El verano, pródigo en sal gruesa, se aleja, por la propia meteorología, de las frescas y sutiles corrientes del humor. Del humor británico, que es el humor por excelencia y que, como decía el diplomático y ensayista William Temple, procede de la riqueza del suelo de Inglaterra, de su pésimo clima y de su libertad. Pero no todos son británicos, ni mucho menos, los escritores avezados en ese tipo de sutilezas. Hay hijos adoptivos. Uno de ellos nació en Guanajuato y murió en un accidente aéreo en Mejorada del Campo. Se llamó Jorge Ibargüengoitia y lo seguimos extrañando. Ahora se vuelven a publicar sus libros, el último de ellos Dos crímenes, una novela que no habría que dejar de leer. Ibargüengoitia escribió la necrológica de su madre, Luz Antillón, que antes de morir había elegido la titánica tarea de leer los siete tomos de En busca del tiempo perdido. Un día, cuando su hijo entró en la sala donde se encontraba moribunda, dijo: «Ya murió Albertine».

«Hola, soy Art Buchwald y acabo de morir». Buchwald, maestro de periodistas y columnista dotado de un fino sentido de la ironía, murió a los 81 años después de rechazar un tratamiento de diálisis y anunció su muerte en un vídeo en la página web de «The New York Times». El día en que anunció su muerte los lectores pensaron que se trataba de otra de sus bromas, como cuando escribió que quería que sus cenizas se esparciesen sobre los edificios del constructor Donald Trump, en Nueva York. Las cenizas del periodista norteamericano gravitan aún sobre las sonrisas.

Buchwald se despedía con indudable sentido del humor de sus lectores y nuestro Miguel Mihura nos daba así los buenos días en sus divertidísimas memorias. Lean: «Cuando yo estaba a punto de nacer, Madrid no estaba inventado todavía y hubo que inventarlo precipitadamente para que naciese yo y otro señor bajito, cuyo nombre no recuerdo en este momento y que también quería ser madrileño». Mihura escribió también acerca del envejecimiento: «Hoy por la mañana he cumplido 62 años y ahora, por la tarde, tengo ya 64. ¡Cómo pasa el tiempo, demonio!».

La ironía nace de humores tornadizos y se expresa en conceptos disolventes, a veces deliciosamente absurdos. Es el caso de Ramón Gómez de la Serna, implacable en sus Greguerías, ingeniosas interpretaciones de la vida corriente. «Las gallinas deben denunciar en las comisarías que la gente les roba sus huevos». Asombrosamente emparentado con las gallinas y los huevos estaba el señor Mulliner, uno de los personajes más graciosos del gran humorista inglés Pelham Grenville Wodehouse. «Comenzaba por un breve cacareo, casi imperceptible; el alegre y casi incrédulo murmullo de una madre a quien le cuesta creer que su unión ha sido bendecida, y que es realmente ella la responsable de aquella mixtura ovalada de yema y clara que está depositando en la caja. Tiene el aspecto de un huevo -parece decir la gallina- y el tacto de un huevo. Está hecho como un huevo. ¡Caramba, es un huevo!».
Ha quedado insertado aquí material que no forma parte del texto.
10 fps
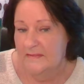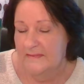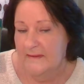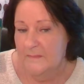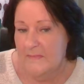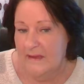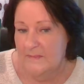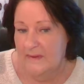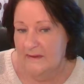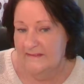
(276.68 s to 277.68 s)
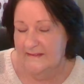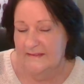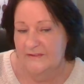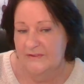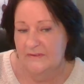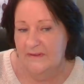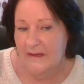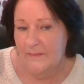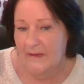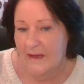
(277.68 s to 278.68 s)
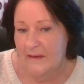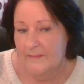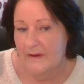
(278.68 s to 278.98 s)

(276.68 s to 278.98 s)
There may be a decision coming up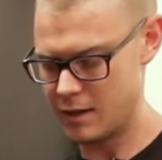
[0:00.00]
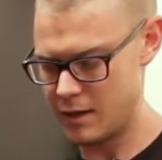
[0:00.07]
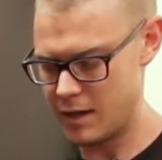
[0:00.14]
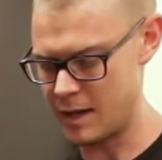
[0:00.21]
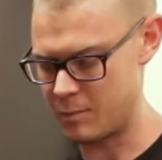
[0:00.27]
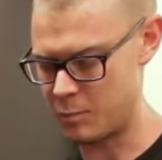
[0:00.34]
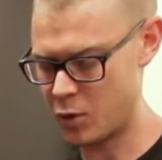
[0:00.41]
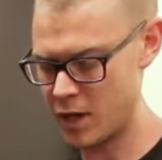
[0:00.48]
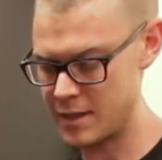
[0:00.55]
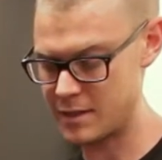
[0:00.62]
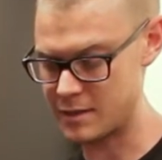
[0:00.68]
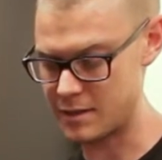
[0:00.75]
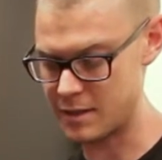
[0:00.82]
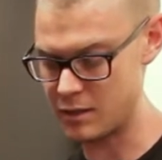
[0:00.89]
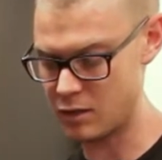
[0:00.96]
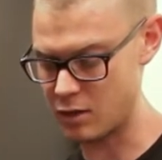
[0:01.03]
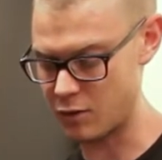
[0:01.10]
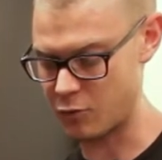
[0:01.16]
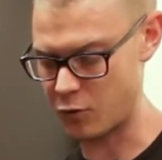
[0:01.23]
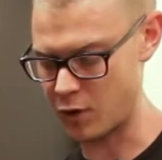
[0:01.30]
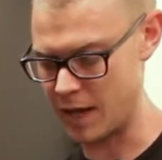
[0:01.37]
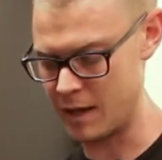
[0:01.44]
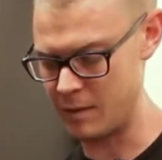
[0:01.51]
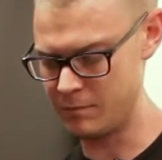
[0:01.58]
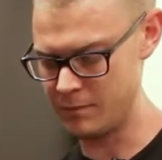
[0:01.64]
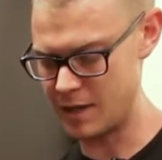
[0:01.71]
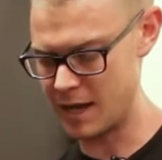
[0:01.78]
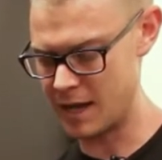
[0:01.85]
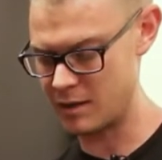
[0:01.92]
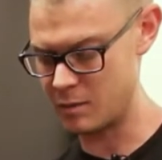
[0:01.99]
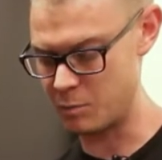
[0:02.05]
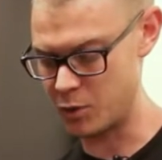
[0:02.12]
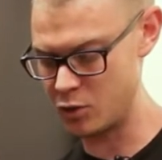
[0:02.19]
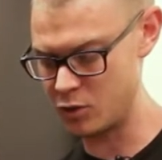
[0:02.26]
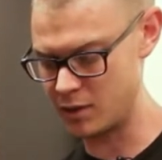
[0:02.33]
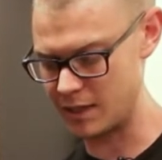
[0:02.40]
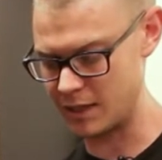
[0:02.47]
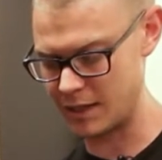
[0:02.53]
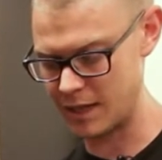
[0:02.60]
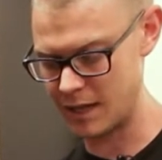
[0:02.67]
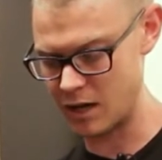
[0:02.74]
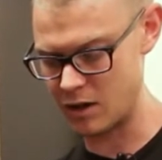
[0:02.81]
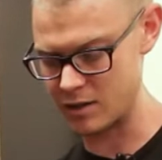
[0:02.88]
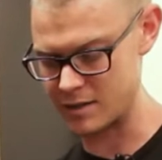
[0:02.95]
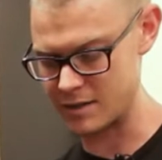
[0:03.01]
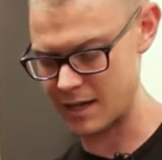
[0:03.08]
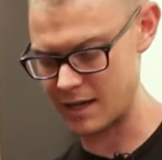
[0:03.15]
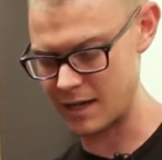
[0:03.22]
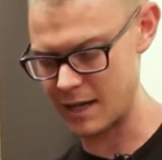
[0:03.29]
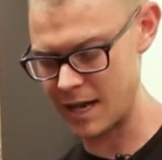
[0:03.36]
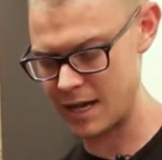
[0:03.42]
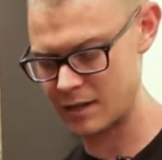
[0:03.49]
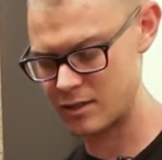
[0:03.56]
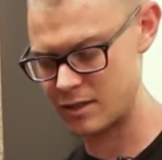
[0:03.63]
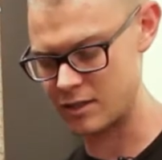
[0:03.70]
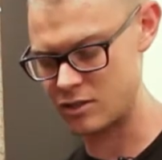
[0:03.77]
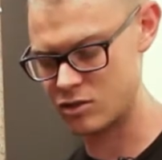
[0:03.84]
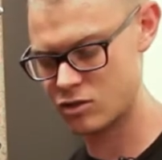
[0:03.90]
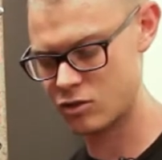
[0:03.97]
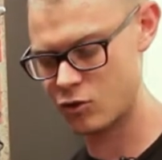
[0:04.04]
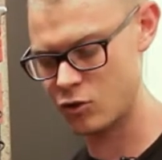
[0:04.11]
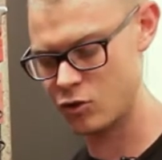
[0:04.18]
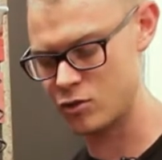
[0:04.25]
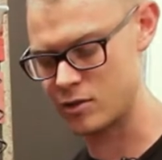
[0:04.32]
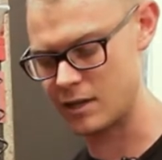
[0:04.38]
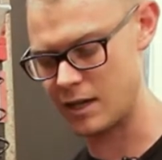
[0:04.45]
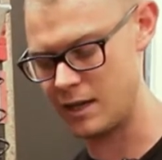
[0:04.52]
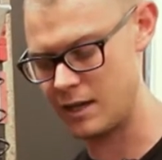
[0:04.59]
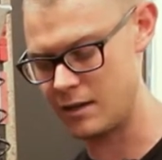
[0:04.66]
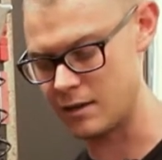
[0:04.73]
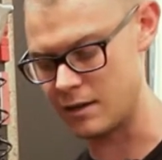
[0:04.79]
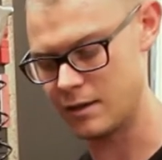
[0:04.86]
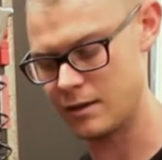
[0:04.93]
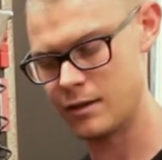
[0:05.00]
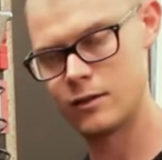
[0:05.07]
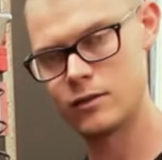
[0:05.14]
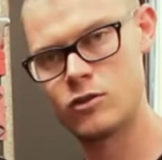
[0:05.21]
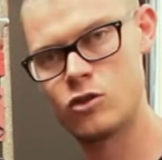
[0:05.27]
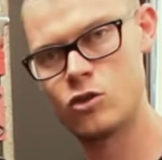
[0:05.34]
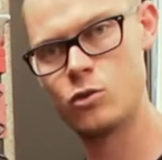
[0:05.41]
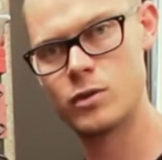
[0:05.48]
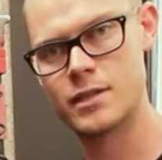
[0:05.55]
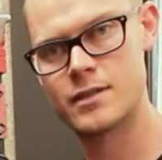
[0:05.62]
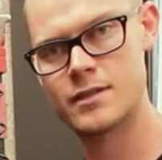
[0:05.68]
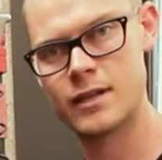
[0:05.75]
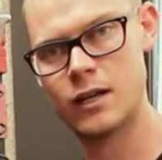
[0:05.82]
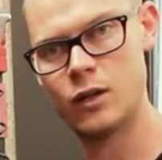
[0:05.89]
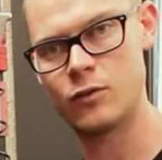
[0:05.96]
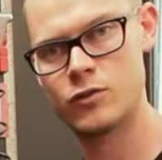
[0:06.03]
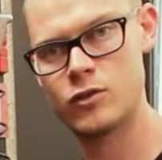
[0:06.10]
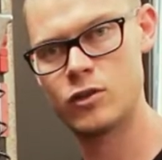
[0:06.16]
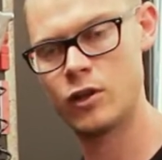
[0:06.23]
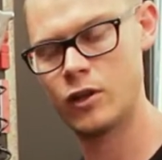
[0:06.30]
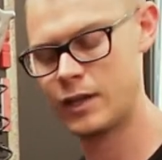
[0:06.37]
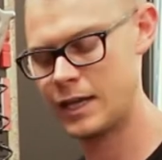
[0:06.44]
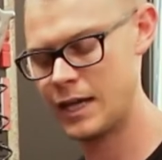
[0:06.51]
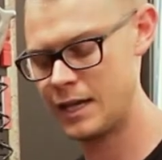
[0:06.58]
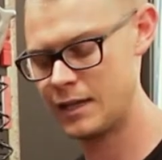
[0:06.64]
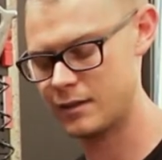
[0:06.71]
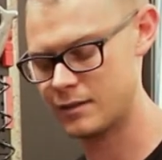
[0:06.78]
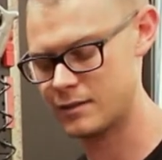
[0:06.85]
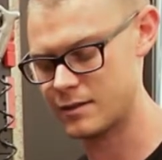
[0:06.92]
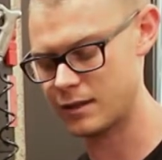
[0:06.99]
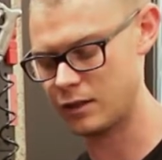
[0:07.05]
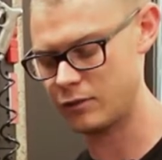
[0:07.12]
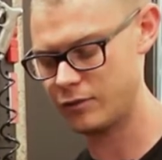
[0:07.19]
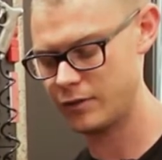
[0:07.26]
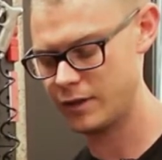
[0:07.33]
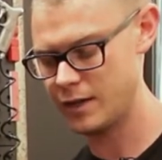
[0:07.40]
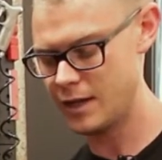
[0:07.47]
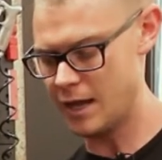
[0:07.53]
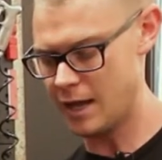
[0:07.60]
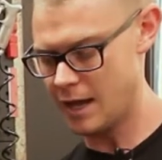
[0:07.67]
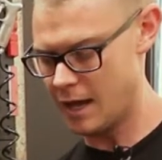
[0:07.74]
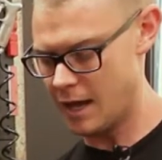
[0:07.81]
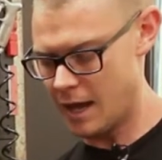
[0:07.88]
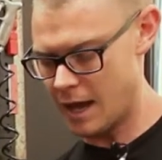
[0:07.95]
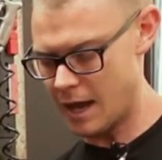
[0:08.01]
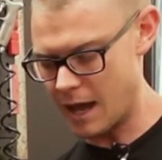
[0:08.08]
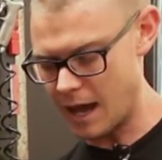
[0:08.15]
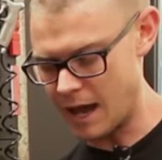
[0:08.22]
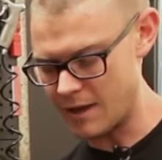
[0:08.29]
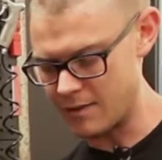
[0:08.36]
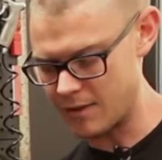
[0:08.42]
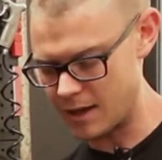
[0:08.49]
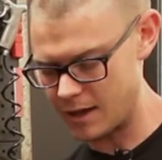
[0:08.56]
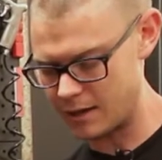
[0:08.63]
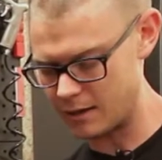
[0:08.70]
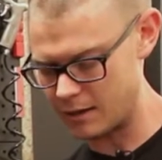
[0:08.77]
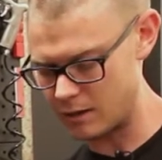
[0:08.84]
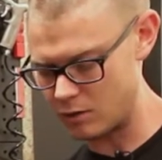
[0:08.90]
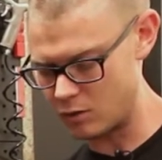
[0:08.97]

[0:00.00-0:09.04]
it presses into the frame, and the beauty here is that it actually screws in to itself, to locate itself. And then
Hace un par de años, bajo el título Carnaval, Anagrama editó una selección de cuentos de James Thurber, un autor que publicó durante décadas en «The New Yorker». Thurber relata también una peripecia extraordinaria con gallinas. «Como era de esperar, en ese momento no me acordaba dónde había dejado las gafas, pero veía lo suficiente como para darle a las gallinas su merecido con la munición que tenía preparado para esas ocasiones: un montón de guijarros. Antes de que pudieran impedírmelo había acribillado todas las tomateras del huerto. Fue una de las experiencias más negras de mis horas más borrosas».

Hasta aquí algunas frescas y sutiles corrientes del humor que la sonrisa, libre al igual que la mirada, persigue.